Actor Alan Rickman has died of cancer, the second cultural icon to have been lost to that disease this week. His nearly forty-year career on the screen is filled with too many works to name all of them here and probably not necessary to do, anyway, given his popularity. In recent years, he was the embodiment of Professor Severus Snape and brought life to a philandering husband in Love Actually. But an early film of his, the one that brought him into American consciousness, is what likely came to mind among readers here: Die Hard.
Like Love Actually, Die Hard is a Christmas movie, in the latter case, one that keeps glad tidings and good cheer to a blessed minimum. The John McTiernan film is also a relief from the stereotype of the 80s action flick in that the hero, John McClane, isn’t an invulnerable, grunting Neanderthal, and his eventual victory doesn’t feel inevitable.
But the story is as much made by Rickman’s character, Hans Gruber.

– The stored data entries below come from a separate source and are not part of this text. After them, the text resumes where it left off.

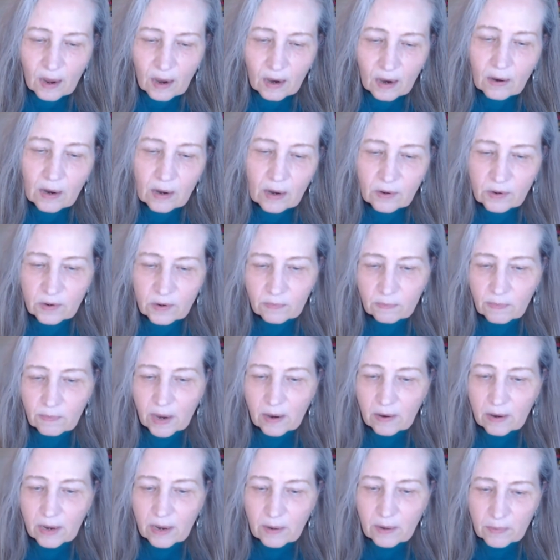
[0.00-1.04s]
I was
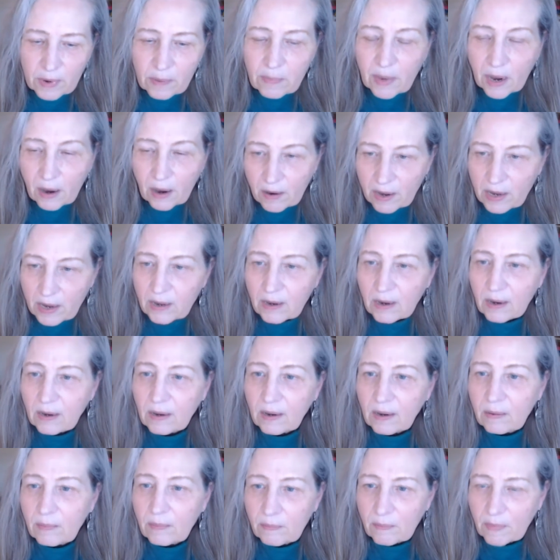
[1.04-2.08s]
remarried,
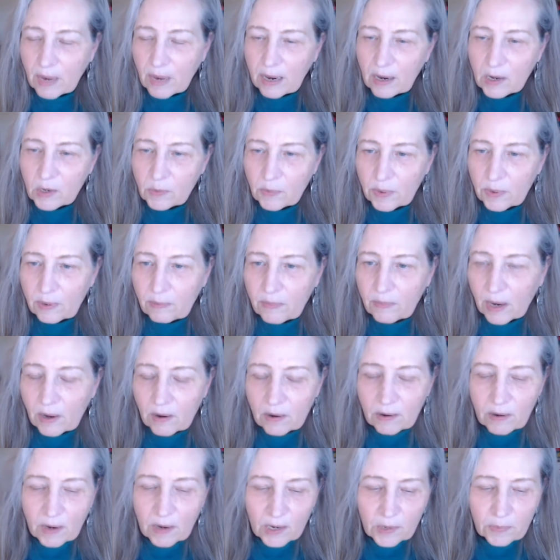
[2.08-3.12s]
and my
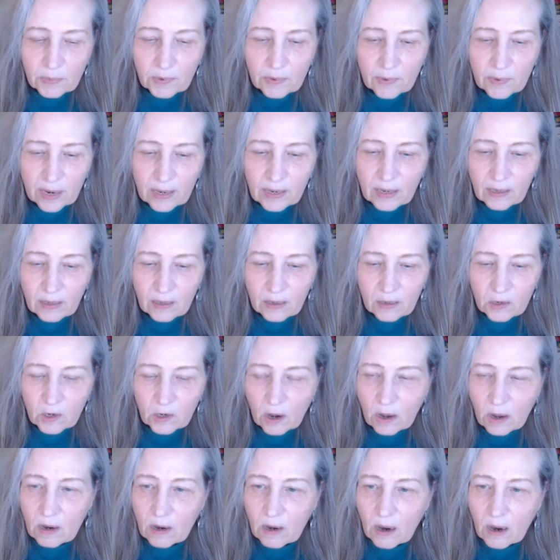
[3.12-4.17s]
current husband, Randy
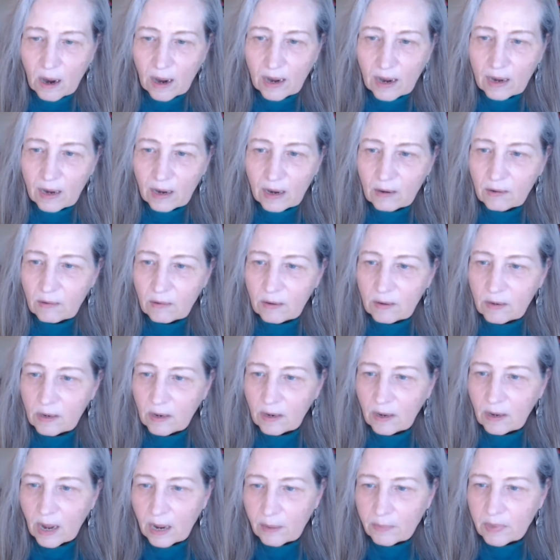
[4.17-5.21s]
Littlejohn, and I had
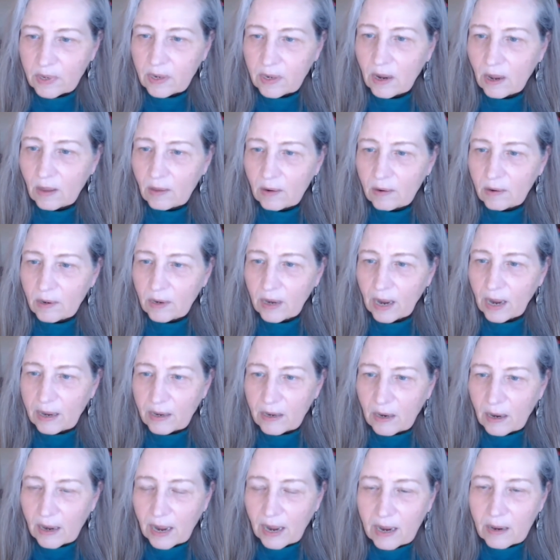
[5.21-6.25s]
done games together and
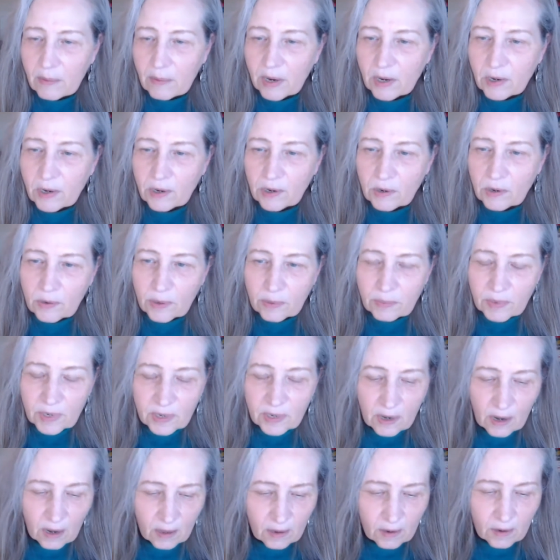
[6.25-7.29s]
done animation scripts
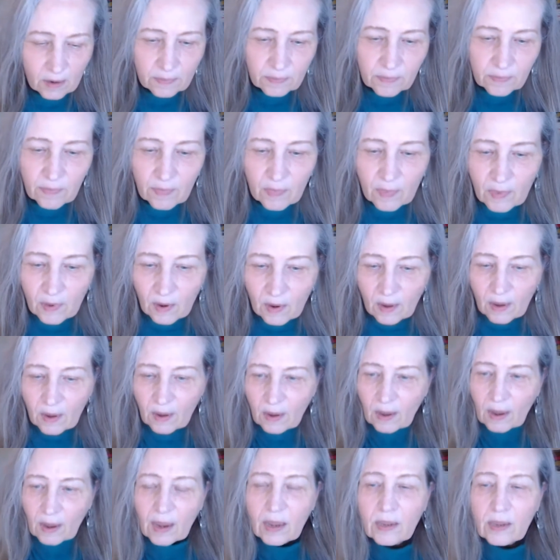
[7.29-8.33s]
together.
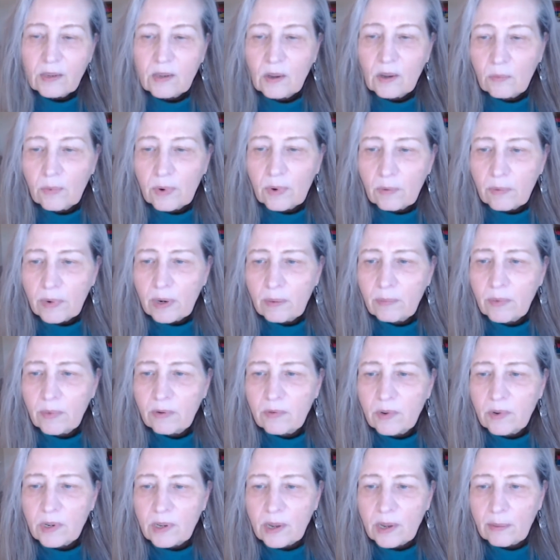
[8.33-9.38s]
And so we
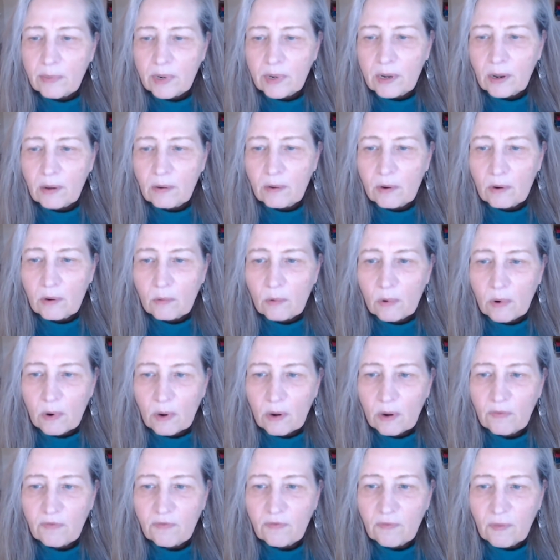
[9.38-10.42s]
moved to San Mateo to
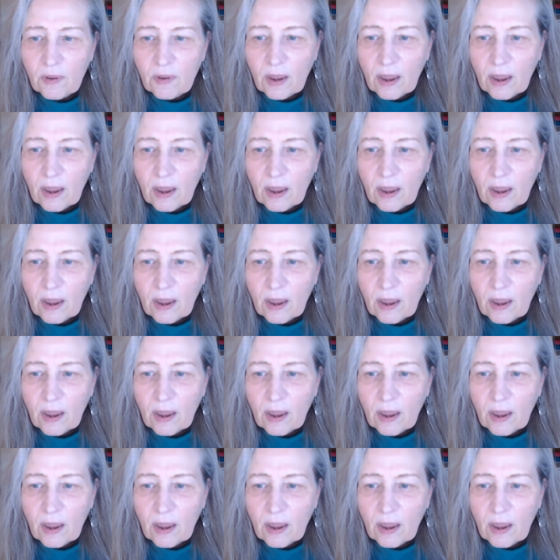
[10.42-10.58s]
work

Gruber is a delicious villain, a character who has received all the benefits of a classical education without being burdened by moral concerns. He’s stylish, enjoying fine clothing. He combines a reptilian coldness that is tough to disrupt with a calculating mind that has planned out every detail—almost. And unlike so many bad guys in the decade’s action films, he is an exceptional thief.
And he has good taste in guns. The Heckler & Koch P7M13 is more compact than McClane’s Beretta 92F, thus easier to conceal while holding only two fewer rounds in the magazine and benefiting from a low bore axis. For an American audience, arming Gruber with this Teutonic staple gun, as it gets called in discussion boards, rounded out the character’s exotic sophistication.